> _INPUT RECORDS_
%%

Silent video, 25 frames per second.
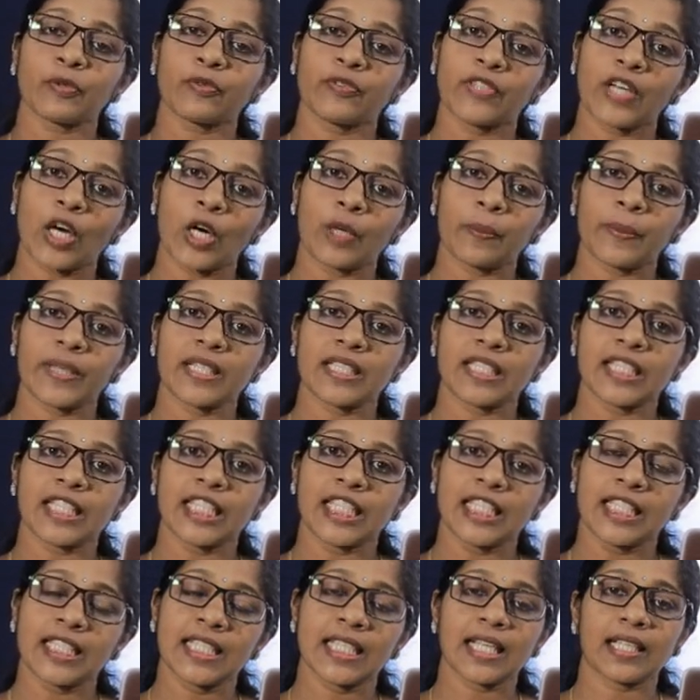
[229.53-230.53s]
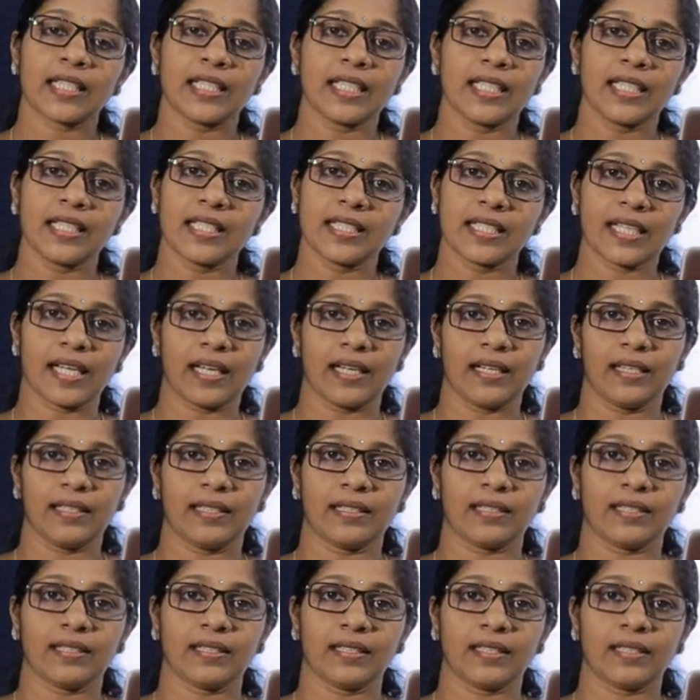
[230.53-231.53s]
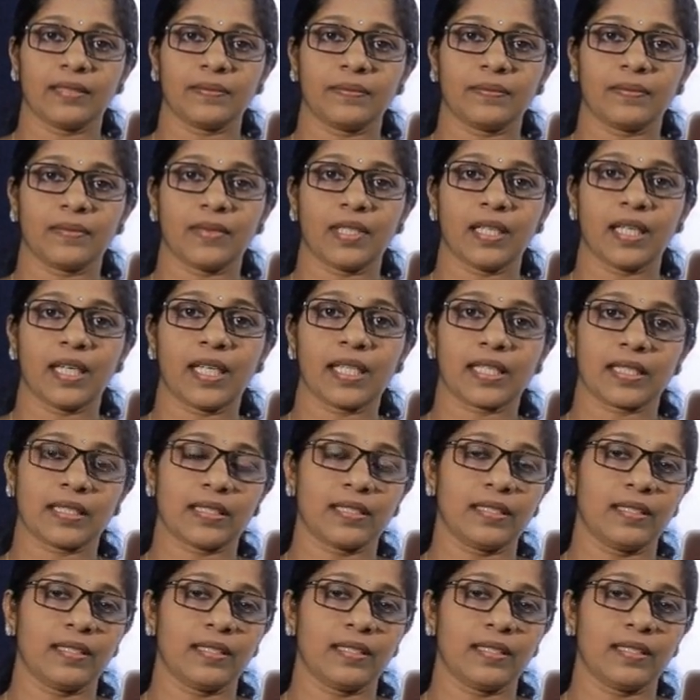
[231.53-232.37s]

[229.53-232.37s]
of government in India are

%%

> _YOUR TASK_
Reproduce the data word for word without its images.

> _WORKED SOLUTION_
Silent video, 25 frames per second.
[229.53-230.53s]
[230.53-231.53s]
[231.53-232.37s]

[229.53-232.37s]
of government in India are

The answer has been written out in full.